● **What is expected**
For every line below, restate it exactly and drop the images.

Source records
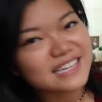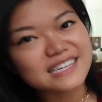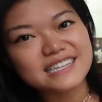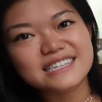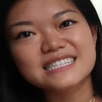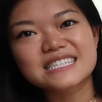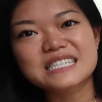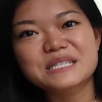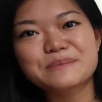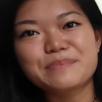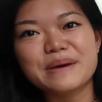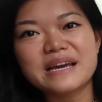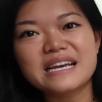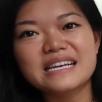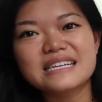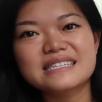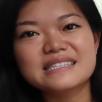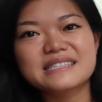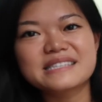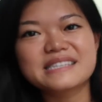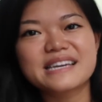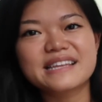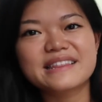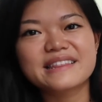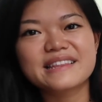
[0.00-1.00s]
like
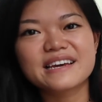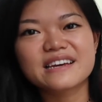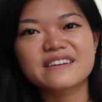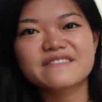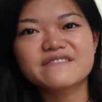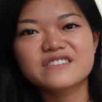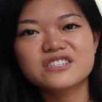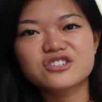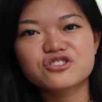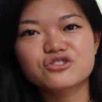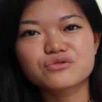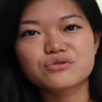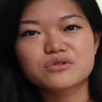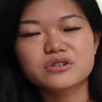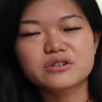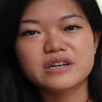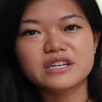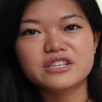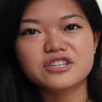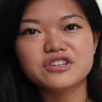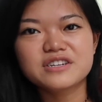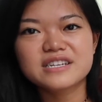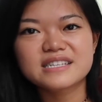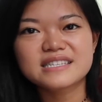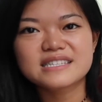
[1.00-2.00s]
spacey and like visual,
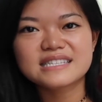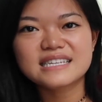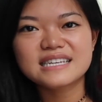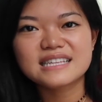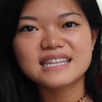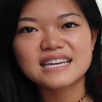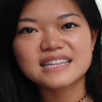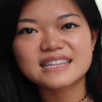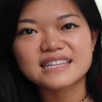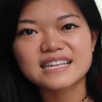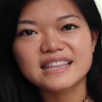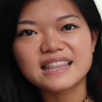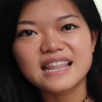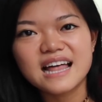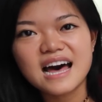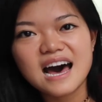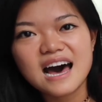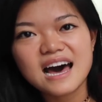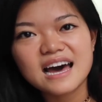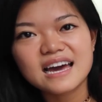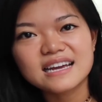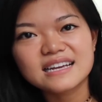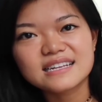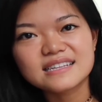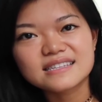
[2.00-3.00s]
and you can see like the
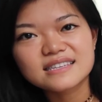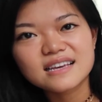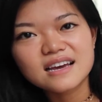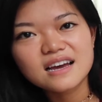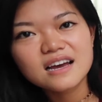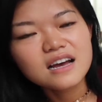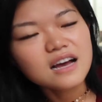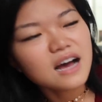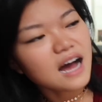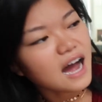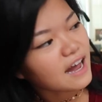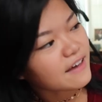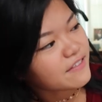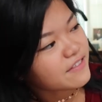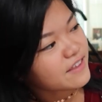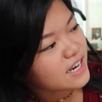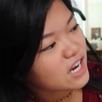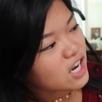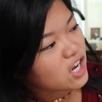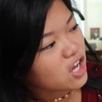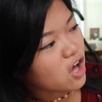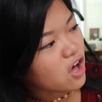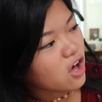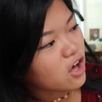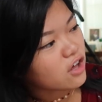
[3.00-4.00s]
lines. I think
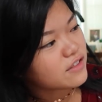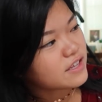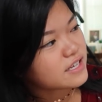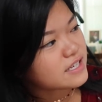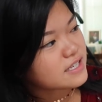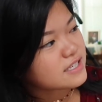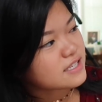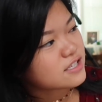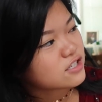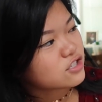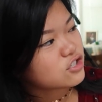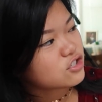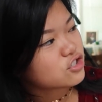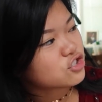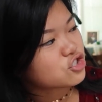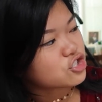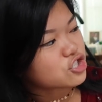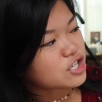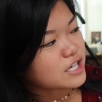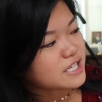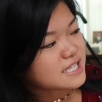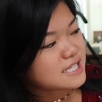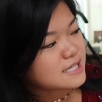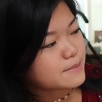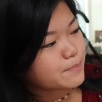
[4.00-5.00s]
I call this
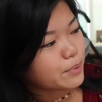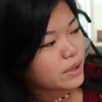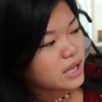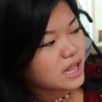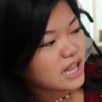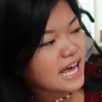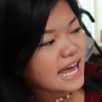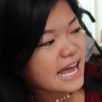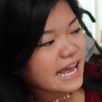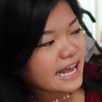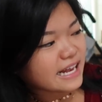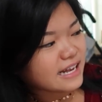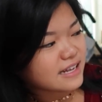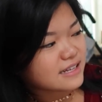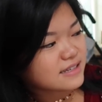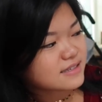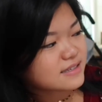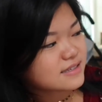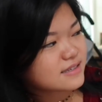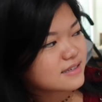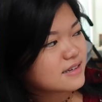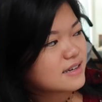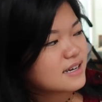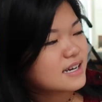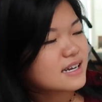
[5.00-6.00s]
just
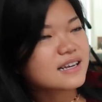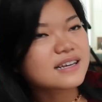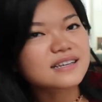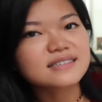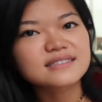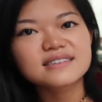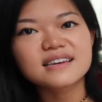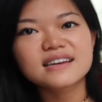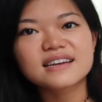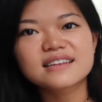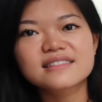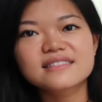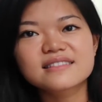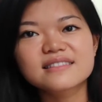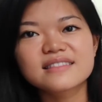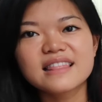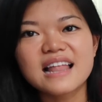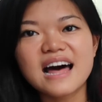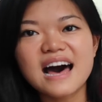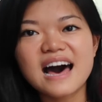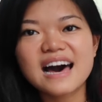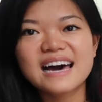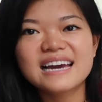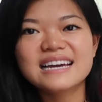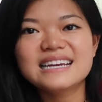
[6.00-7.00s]
planes, because like
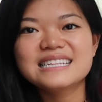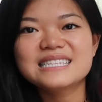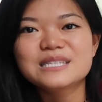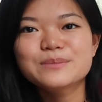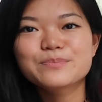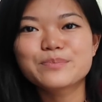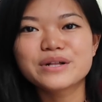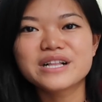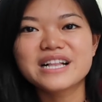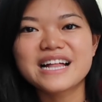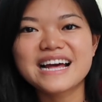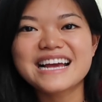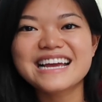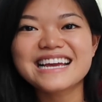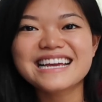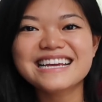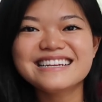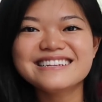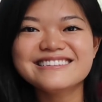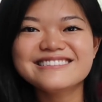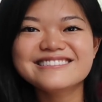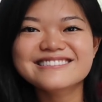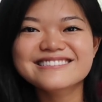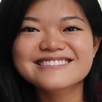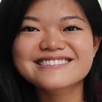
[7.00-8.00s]
lines,
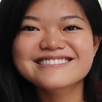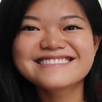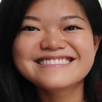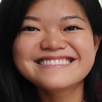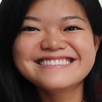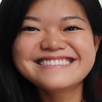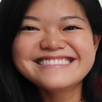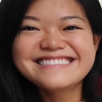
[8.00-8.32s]
planes.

● **Your solution**
[0.00-1.00s]
like
[1.00-2.00s]
spacey and like visual,
[2.00-3.00s]
and you can see like the
[3.00-4.00s]
lines. I think
[4.00-5.00s]
I call this
[5.00-6.00s]
just
[6.00-7.00s]
planes, because like
[7.00-8.00s]
lines,
[8.00-8.32s]
planes.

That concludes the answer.